- TASK -
Copy out, from the entries below, each line holding the string "video".

- Saved data entries -
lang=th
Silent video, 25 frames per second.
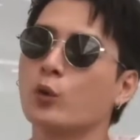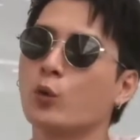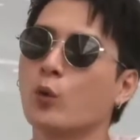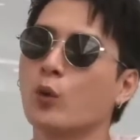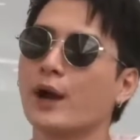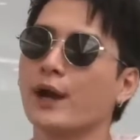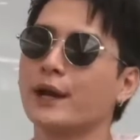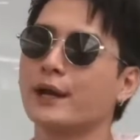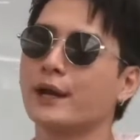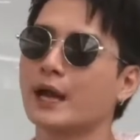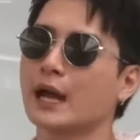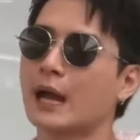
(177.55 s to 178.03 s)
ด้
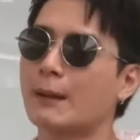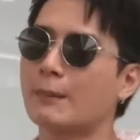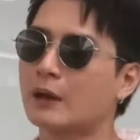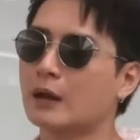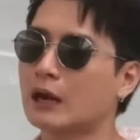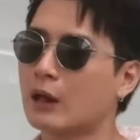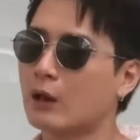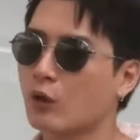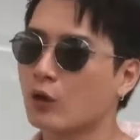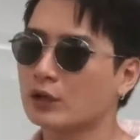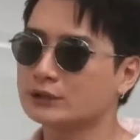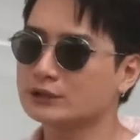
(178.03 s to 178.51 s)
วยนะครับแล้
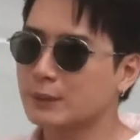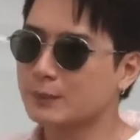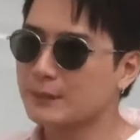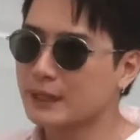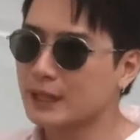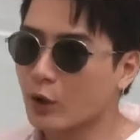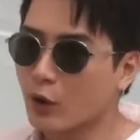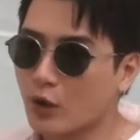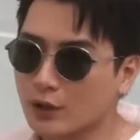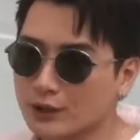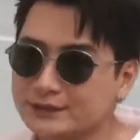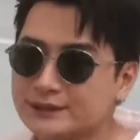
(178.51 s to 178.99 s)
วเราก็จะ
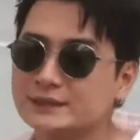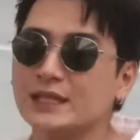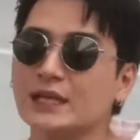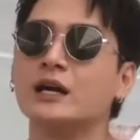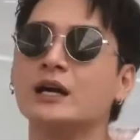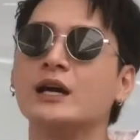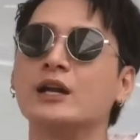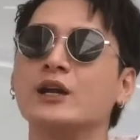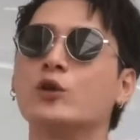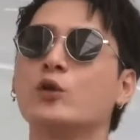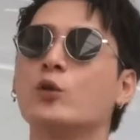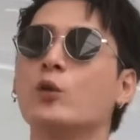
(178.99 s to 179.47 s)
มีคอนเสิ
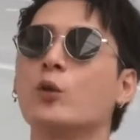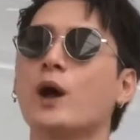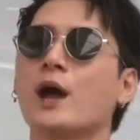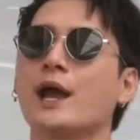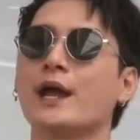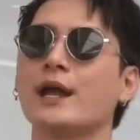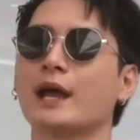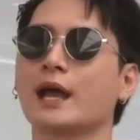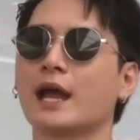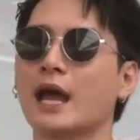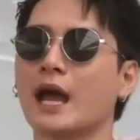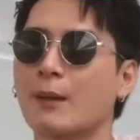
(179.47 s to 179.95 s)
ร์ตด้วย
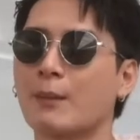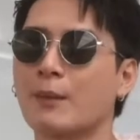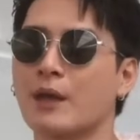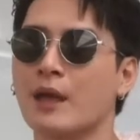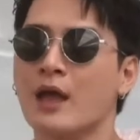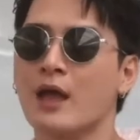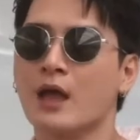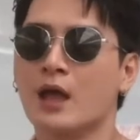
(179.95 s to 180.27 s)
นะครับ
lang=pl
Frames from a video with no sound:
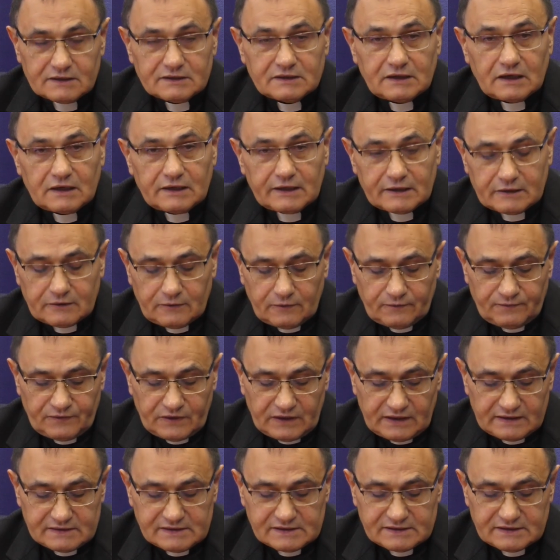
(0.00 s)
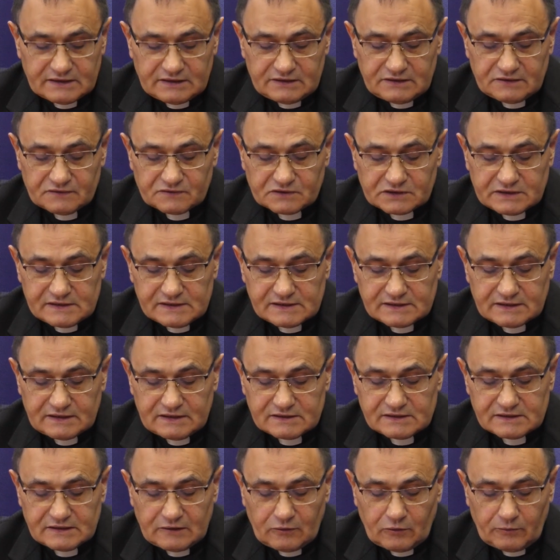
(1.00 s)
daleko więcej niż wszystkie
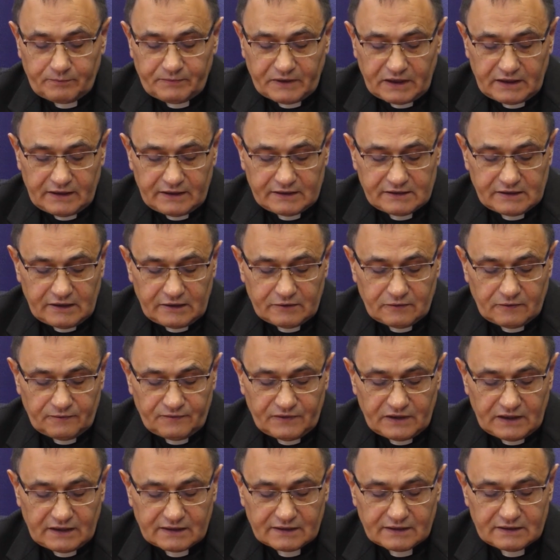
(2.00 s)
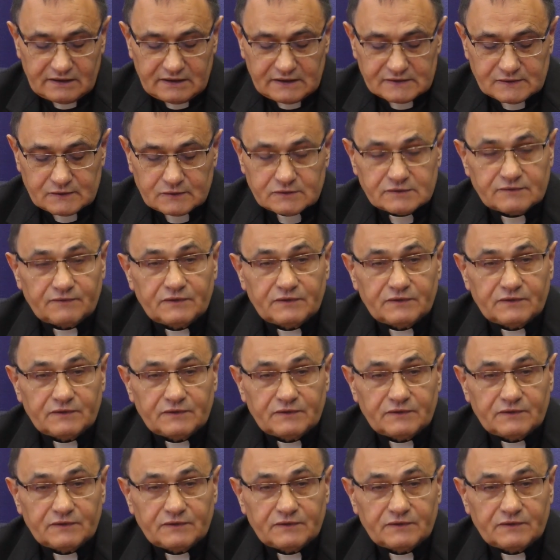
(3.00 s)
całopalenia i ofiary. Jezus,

- RESULT -
Silent video, 25 frames per second.
Frames from a video with no sound:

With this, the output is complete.